Giffey fordert nach Fackel-Aufmarsch in Sachsen Konsequenzen

Giffey fordert nach Fackel-Aufmarsch in Sachsen Konsequenzen

Die designierte neue Regierende Bürgermeisterin von Berlin, Franziska Giffey, fordert nach dem Fackel-Aufmarsch von Gegnern der Corona-Maßnahmen vor dem Privathaus der sächsischen Gesundheitsministerin Petra Köpping (beide SPD) strafrechtliche Konsequenzen. «Es geht darum, dass wir eine klare Grenze ziehen zwischen freier Meinungsäußerung und Hass und Hetze», sagte Giffey am Samstag am Rande eines SPD-Parteitags in Berlin dem Sender Phoenix.

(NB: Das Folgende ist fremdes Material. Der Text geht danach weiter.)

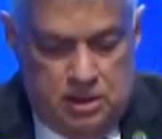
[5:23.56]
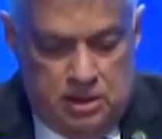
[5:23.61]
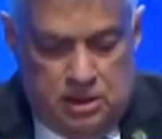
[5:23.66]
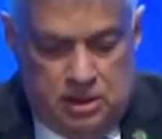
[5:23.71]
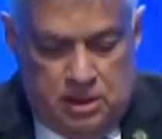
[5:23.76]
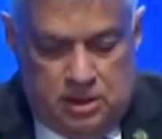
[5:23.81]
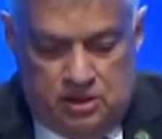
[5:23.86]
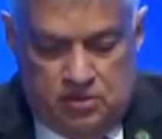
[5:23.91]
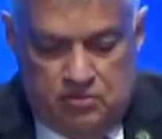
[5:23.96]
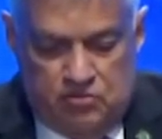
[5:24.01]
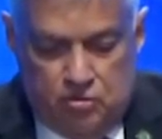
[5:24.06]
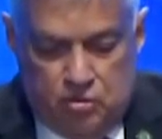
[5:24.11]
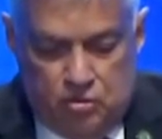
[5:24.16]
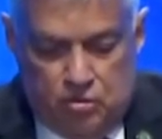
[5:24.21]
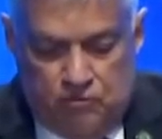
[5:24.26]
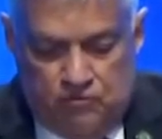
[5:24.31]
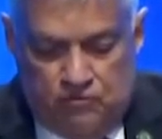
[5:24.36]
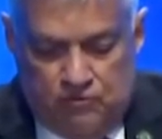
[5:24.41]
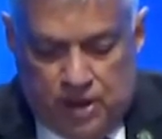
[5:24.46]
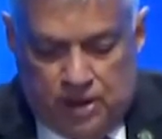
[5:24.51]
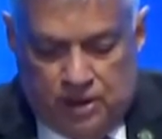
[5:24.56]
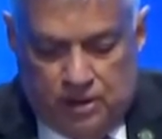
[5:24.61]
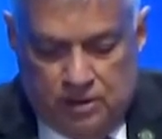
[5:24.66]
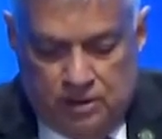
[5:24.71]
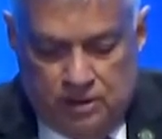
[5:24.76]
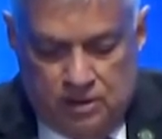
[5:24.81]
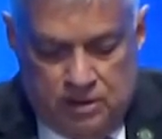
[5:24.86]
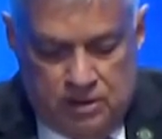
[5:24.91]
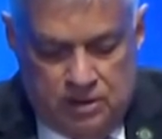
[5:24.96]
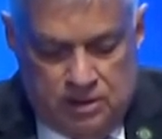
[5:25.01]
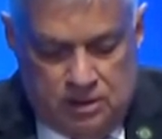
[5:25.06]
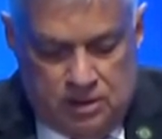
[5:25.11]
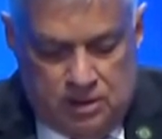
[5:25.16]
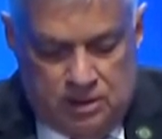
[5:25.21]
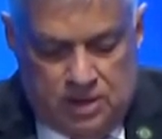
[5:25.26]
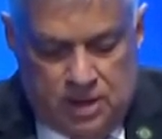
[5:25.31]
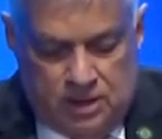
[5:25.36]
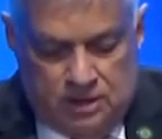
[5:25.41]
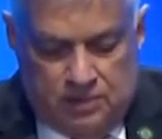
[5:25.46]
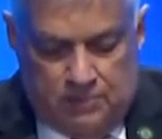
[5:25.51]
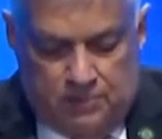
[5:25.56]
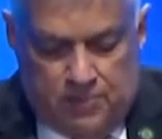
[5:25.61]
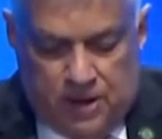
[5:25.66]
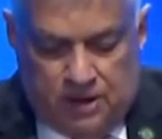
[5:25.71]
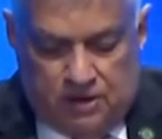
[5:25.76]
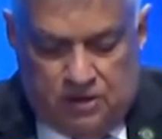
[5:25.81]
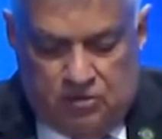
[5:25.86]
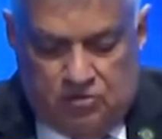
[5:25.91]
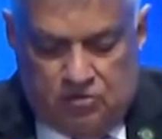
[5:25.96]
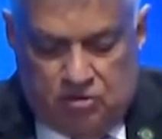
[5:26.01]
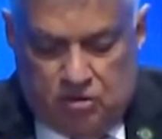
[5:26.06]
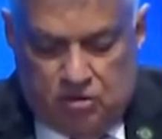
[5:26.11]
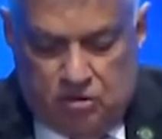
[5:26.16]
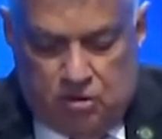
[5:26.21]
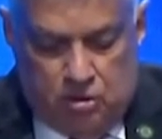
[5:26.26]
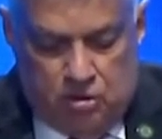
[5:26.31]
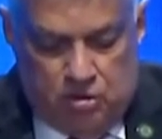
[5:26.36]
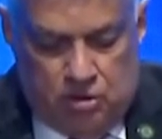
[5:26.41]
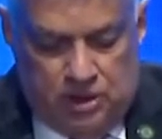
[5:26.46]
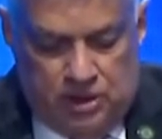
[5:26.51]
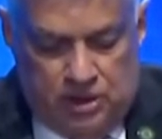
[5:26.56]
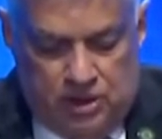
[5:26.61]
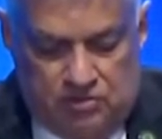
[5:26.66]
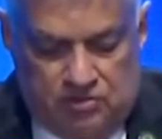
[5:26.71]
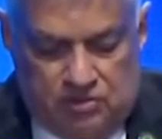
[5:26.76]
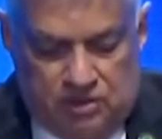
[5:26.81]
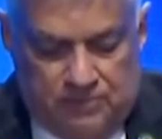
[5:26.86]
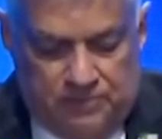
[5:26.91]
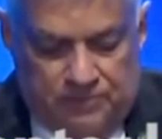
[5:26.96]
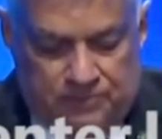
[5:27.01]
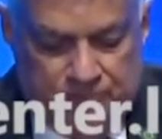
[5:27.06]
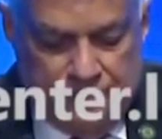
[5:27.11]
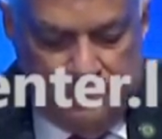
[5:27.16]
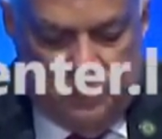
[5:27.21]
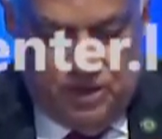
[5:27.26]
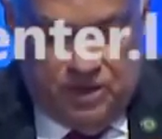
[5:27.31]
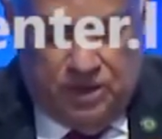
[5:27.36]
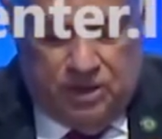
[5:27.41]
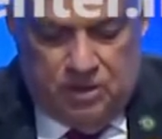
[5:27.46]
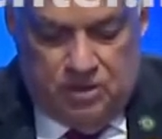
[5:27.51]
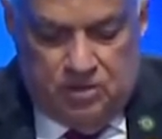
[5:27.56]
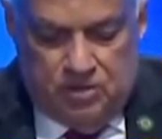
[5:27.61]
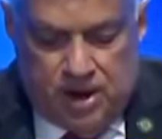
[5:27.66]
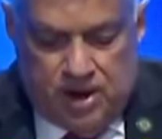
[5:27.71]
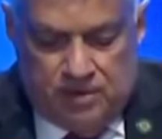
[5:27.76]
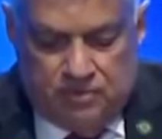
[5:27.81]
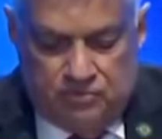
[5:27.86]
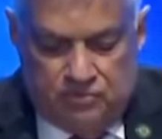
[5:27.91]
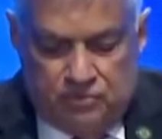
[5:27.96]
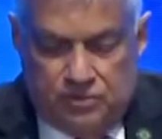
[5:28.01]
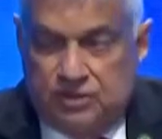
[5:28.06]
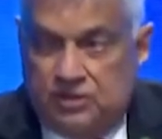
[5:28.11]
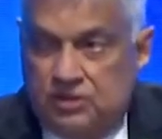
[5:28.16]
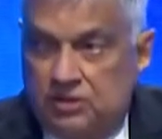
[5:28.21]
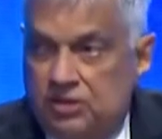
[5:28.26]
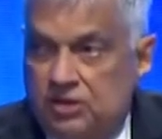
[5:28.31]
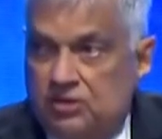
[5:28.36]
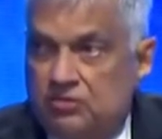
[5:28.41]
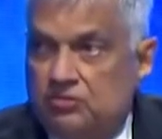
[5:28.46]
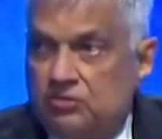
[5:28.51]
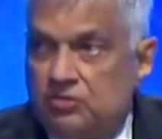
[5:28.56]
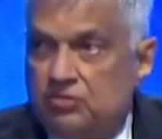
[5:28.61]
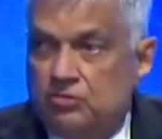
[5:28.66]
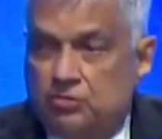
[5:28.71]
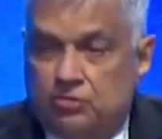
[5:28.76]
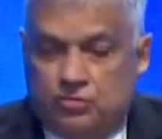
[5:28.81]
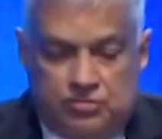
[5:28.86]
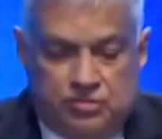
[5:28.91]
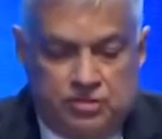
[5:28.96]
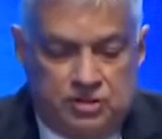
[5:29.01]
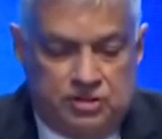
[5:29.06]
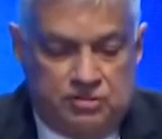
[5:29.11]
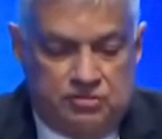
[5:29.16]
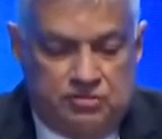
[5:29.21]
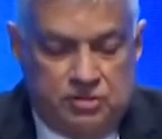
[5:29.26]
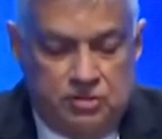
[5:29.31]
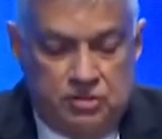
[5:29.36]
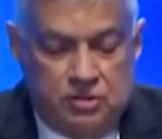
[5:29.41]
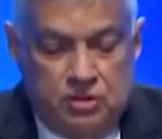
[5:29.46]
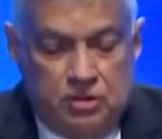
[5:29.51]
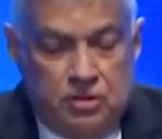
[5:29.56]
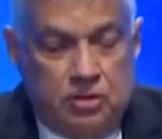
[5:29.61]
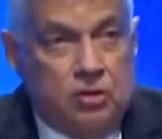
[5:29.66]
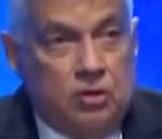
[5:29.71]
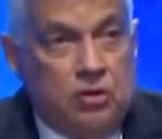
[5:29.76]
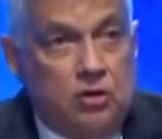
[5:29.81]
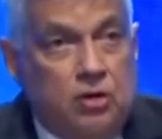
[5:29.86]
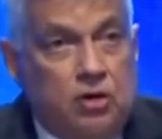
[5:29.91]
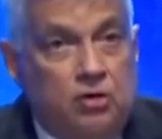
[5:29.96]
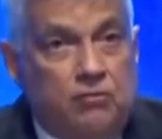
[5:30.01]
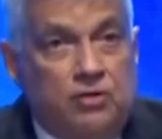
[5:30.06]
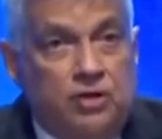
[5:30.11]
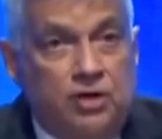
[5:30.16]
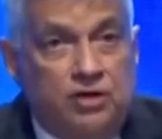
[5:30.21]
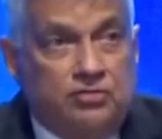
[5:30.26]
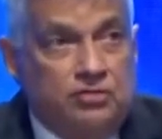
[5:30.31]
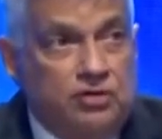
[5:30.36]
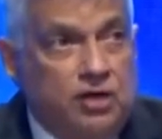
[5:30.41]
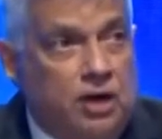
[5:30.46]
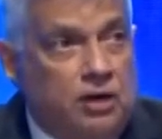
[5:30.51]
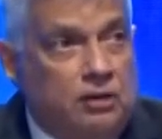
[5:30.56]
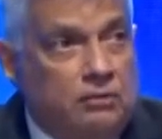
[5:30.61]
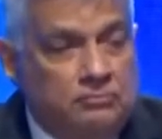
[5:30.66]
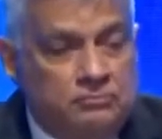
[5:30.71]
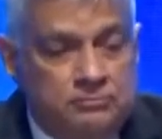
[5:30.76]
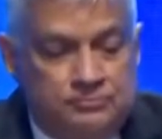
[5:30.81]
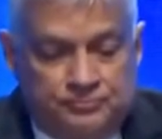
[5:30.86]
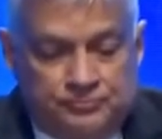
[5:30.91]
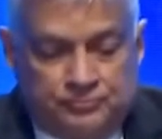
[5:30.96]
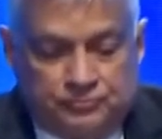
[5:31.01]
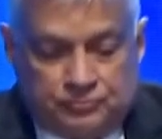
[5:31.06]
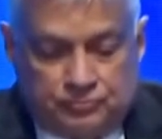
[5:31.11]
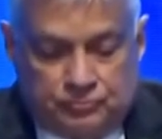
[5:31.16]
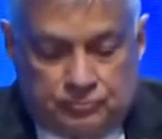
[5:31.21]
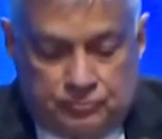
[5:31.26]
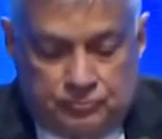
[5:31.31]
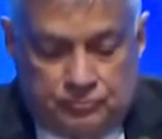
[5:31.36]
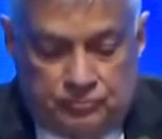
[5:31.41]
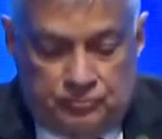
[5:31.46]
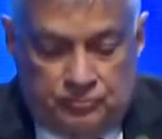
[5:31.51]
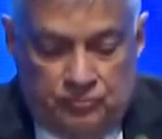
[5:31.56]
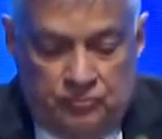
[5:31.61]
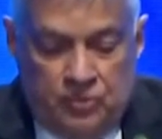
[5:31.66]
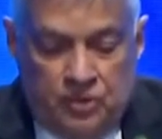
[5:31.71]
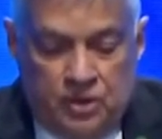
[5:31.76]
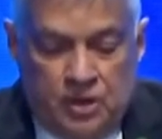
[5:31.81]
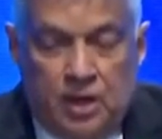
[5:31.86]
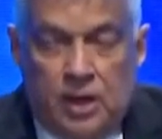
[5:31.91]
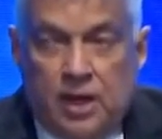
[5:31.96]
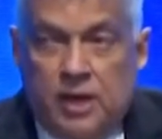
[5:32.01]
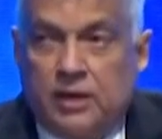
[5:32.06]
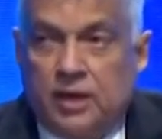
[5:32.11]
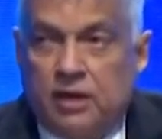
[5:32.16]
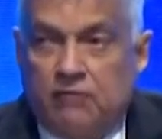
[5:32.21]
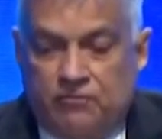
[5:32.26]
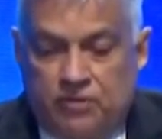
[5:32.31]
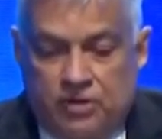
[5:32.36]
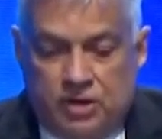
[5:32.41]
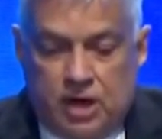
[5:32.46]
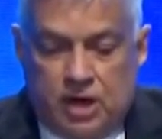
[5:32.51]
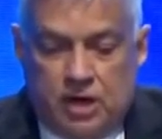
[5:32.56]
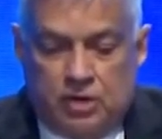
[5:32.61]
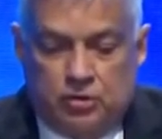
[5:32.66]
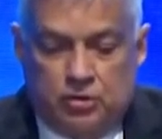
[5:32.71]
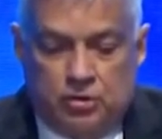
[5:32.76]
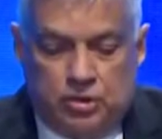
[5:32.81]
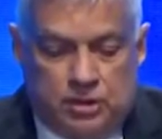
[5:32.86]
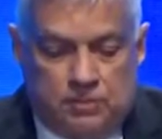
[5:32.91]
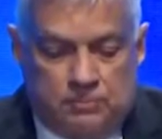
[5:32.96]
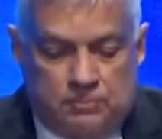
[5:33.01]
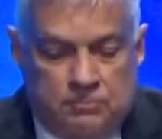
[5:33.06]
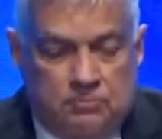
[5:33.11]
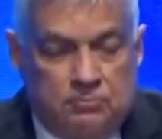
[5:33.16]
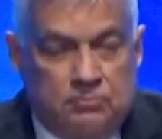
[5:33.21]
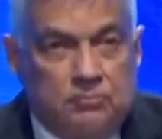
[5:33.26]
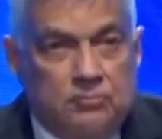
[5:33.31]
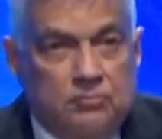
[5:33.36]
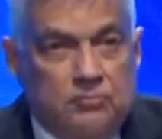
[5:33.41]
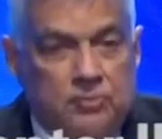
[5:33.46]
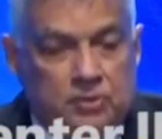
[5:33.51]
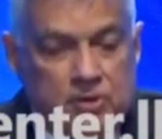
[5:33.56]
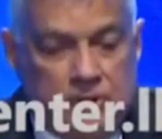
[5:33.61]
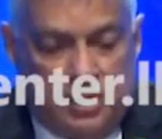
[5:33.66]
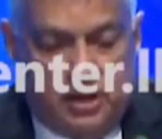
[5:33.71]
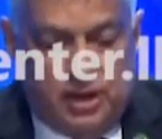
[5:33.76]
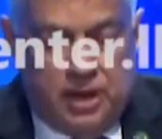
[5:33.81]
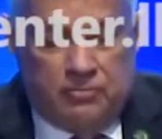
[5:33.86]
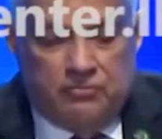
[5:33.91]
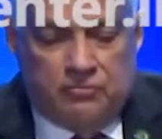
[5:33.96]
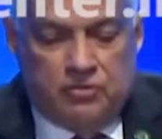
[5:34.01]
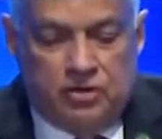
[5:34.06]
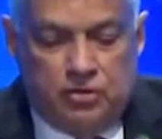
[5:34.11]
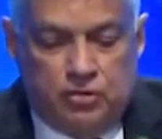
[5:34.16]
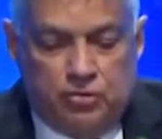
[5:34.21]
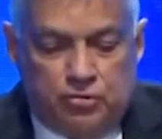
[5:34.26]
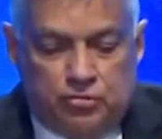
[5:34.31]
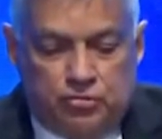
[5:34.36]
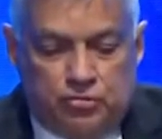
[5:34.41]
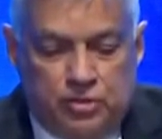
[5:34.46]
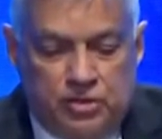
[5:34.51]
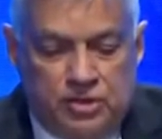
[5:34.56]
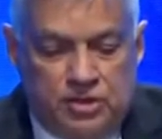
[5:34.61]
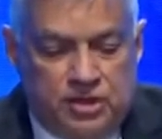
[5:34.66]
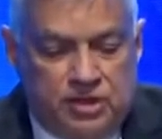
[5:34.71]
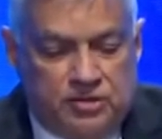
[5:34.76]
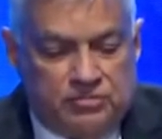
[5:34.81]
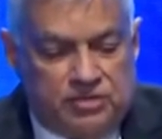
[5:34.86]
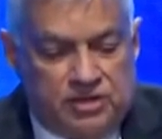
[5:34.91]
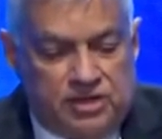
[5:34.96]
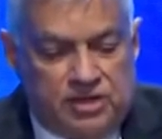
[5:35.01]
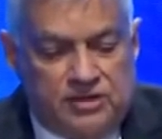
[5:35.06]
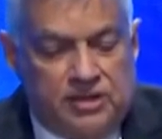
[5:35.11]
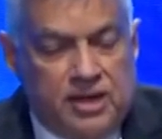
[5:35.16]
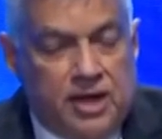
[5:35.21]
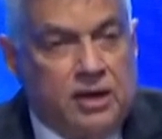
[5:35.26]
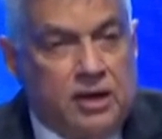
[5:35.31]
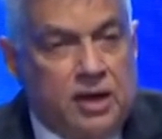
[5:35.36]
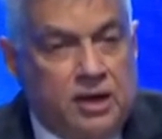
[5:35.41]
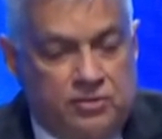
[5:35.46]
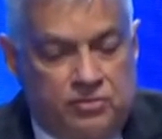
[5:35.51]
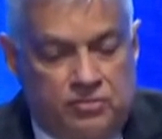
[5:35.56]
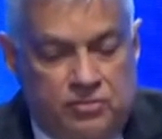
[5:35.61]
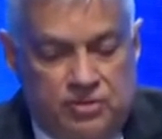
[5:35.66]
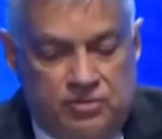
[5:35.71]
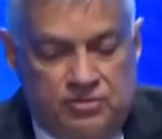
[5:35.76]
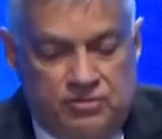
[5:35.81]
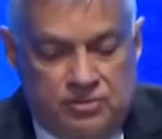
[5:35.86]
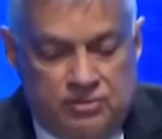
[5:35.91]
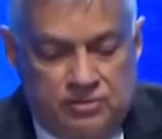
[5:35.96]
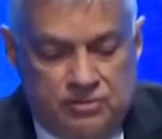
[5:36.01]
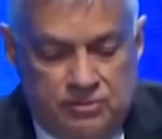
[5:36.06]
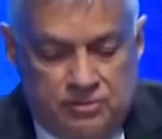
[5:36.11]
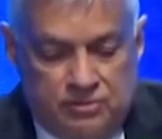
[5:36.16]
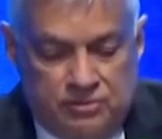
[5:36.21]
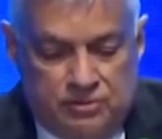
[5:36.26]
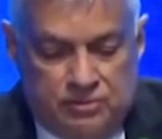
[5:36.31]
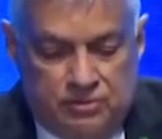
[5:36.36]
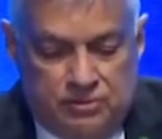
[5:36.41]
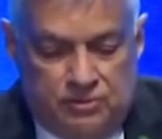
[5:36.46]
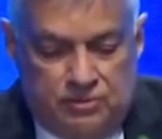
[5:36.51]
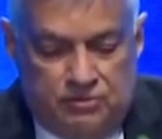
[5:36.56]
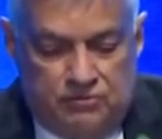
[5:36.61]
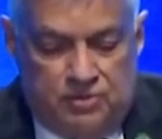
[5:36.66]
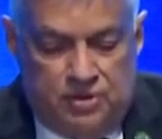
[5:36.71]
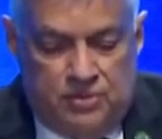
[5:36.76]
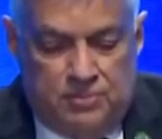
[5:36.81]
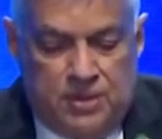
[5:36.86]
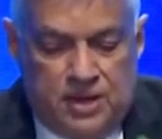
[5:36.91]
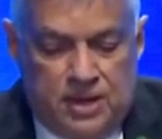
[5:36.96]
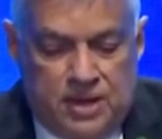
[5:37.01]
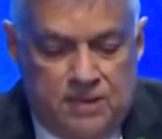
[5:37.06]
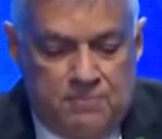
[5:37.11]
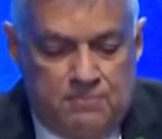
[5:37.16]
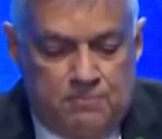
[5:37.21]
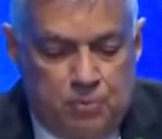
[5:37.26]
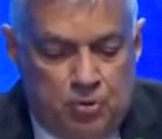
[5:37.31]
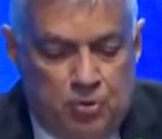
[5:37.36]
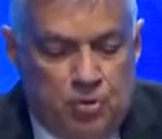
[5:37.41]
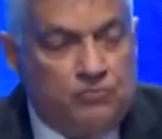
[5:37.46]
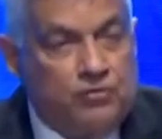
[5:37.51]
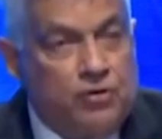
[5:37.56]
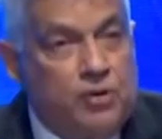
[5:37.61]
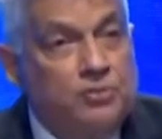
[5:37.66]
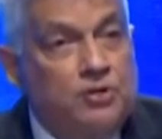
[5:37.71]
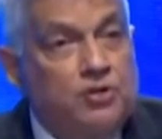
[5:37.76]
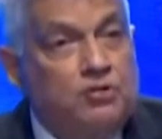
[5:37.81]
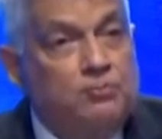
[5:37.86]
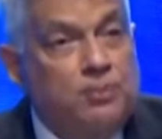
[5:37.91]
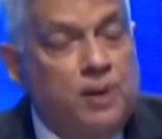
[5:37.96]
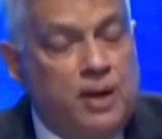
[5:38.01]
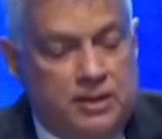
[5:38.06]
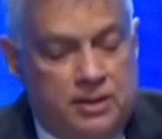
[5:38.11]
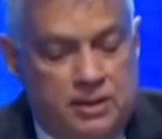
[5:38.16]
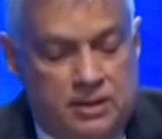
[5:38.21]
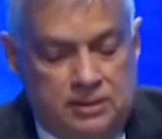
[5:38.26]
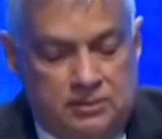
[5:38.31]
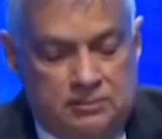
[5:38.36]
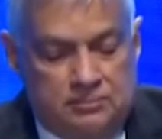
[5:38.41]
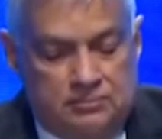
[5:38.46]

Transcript: It is known fact that the practice of colonialism transferred the rich resources of Asia and Africa to Europe and were used to industrialize their countries. We became poor from this plunder.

SPD-Landesvorsitzende Giffey

© dpa

Franziska Giffey spricht mit der Presse.

«Wenn Menschen, weil sie sich politisch einsetzen und engagieren, angegriffen, in ihrem Privatleben bedroht und bedrängt werden, wenn sie mit Hass und Hetze umgehen müssen - das ist keine freie Meinungsäußerung mehr, sondern hier geht es um Straftaten, und die müssen ganz klar geahndet werden.» Gegner der Corona-Politik hatten am Freitagabend laut rufend mit Fackeln und Plakaten vor Köppings Wohnhaus im sächsischen Grimma protestiert.